Gopalan Suresh Raj's Web Cornucopia
An Oasis for the parched Enterprise Services Engineer/Developer

    SOA Blueprints-Contract-First Development

    SOA-Blueprints

    One of the most important reasons for the fast adoption of the Service Oriented Architecture approach to building applications is because it allows enterprises to expose silo applications and data islands as reusable services that can then be orchestrated together into new re-useable business applications more easily. The real value of these services to any business is directly proportional to how easy it is to consume their services.

    The Provider Service Description Contract in WSDL

    The provider’s service description defined using the Web Services Description Language (WSDL) guarantees the contract between the Service Provider and its Service Consumers. This service description contract shields the consumer from the implementation details, the implementation framework, and the implementation language used to implement the provider. While the data contract is expressed using XML Schema Definition (XSD), the behavioral contract, the sequencing, the message exchange patterns, the transport bindings, the interfaces, policies, and other contracts are defined using WSDL.

    The only dependency between the service consumer to the provider is the data contract provided using XSD and the behavioral contract provided using WSDL which in turn interoperate to produce the correct data mapping to the wire-protocol. Similarly, like the CORBA IDL, XSD and WSDL map nicely to multiple languages, thus allowing service providers and consumers implemented using different programming languages, and residing on multiple heterogeneous operating systems to interoperate.

    Designing the Service Contract

    Since the service provider and the service consumer may be implemented using multiple different languages, frameworks, and platforms, the only contract language that they all understand are XSD and WSDL. Since the only binding between the provider and consumer is the service contract defined in XSD and WSDL, it becomes extremely important to define this contract properly. There are currently two ways to design the service contract. They are:

    1. Implementation-first development
    2. Contract-first development

    Implementation-First Development

    In this approach you start coding the provider methods just because programmers are fond of writing a lot of code. The intention is that once the code is there, a tool can generate WSDL and XSD from the implemented classes. One thing that programmers should keep in mind is to ensure programming language specific styles, idioms and implementation details dont unintentionally creep into the service contract. This will make it extremely difficult for the consumer of your service especially if the consumer is being implemented using a different programming language than the provider.

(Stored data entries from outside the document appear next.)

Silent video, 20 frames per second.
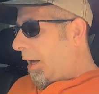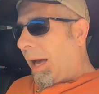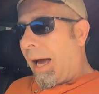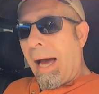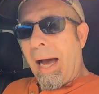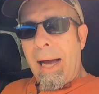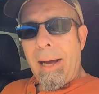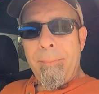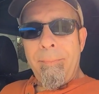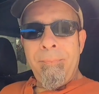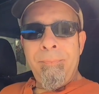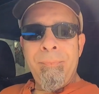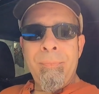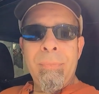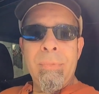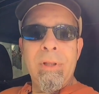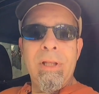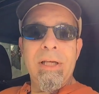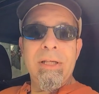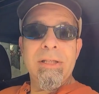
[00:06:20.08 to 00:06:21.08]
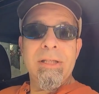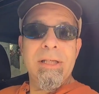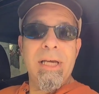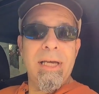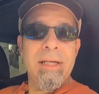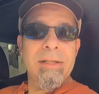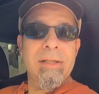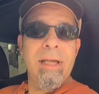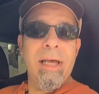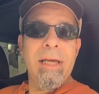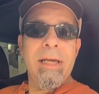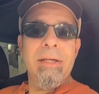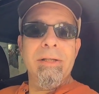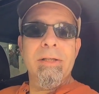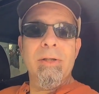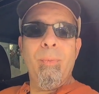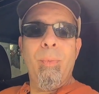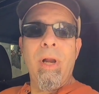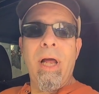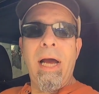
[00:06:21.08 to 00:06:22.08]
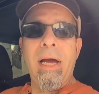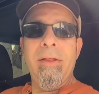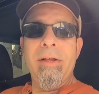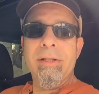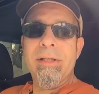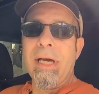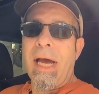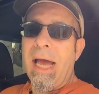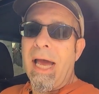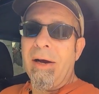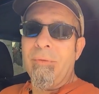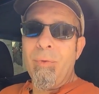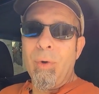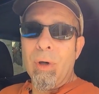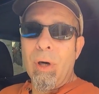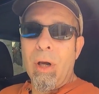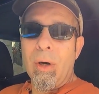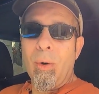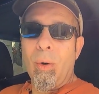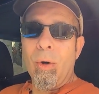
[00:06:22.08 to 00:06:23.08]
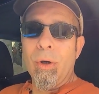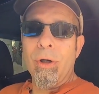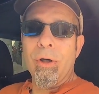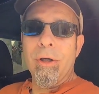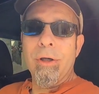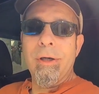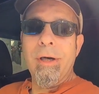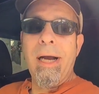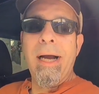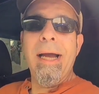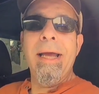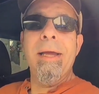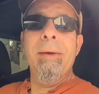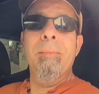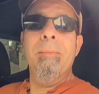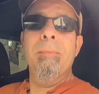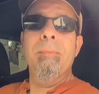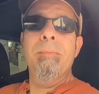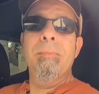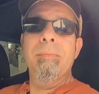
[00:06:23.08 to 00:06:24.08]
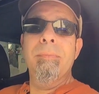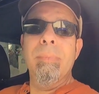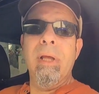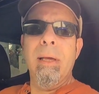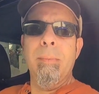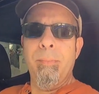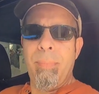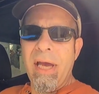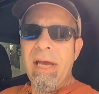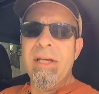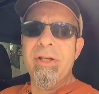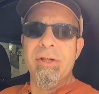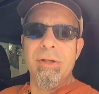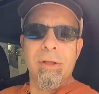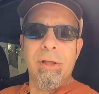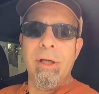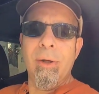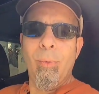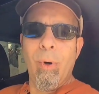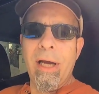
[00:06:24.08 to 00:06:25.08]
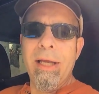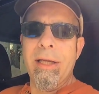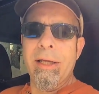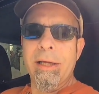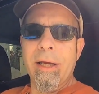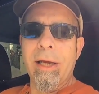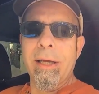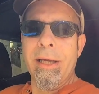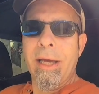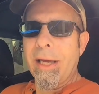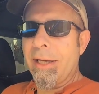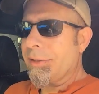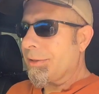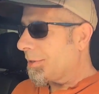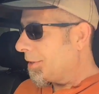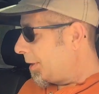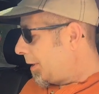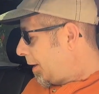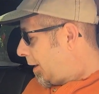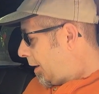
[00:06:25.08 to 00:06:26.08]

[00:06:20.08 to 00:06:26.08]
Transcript: um, that says they can supply this. I have one on order. I am impatiently waiting, I guess.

    Contract-First Development

    Another way to do this is contract-first development where you are explicitly deliberate in the service contract design by creating the data contract in XSD and the behavioral contract in WSDL upfront. This approach forces the designer to focus on messages and contracts as the key concepts in designing a service contract. The way contract-first development works is as follows and is documented in the figure below.

    The steps are as follows and are explained in more detail later:

    1. Create the Provider’s Data Contract using XSD
    2. Create the Provider’s Behavioral Contract using WSDL, adding a PartnerLinkType and Role
    3. Generate the EJB skeleton from the data and behavioral contracts and create the implementation
    4. Create the Client facing behavioral contract using WSDL, adding a PartnerLinkType and Role
    5. Create the BPEL Orchestration
    6. Create the Composite Application and Deploy it
    7. Create unit and driver tests

    Create the Provider’s Data Contract using XSD

    The Data Contract is always defined using XML Schema. Data expressed in XML Schema is more descriptive since data types defined in Java or C++ are described only in code and are not shared with the client. To get decent reuse of XML Schema, you will need to remove any inline schema types from the WSDL document and store them separately. This allows the definition of type to be shared between development groups and these types will need to be used by many different developers.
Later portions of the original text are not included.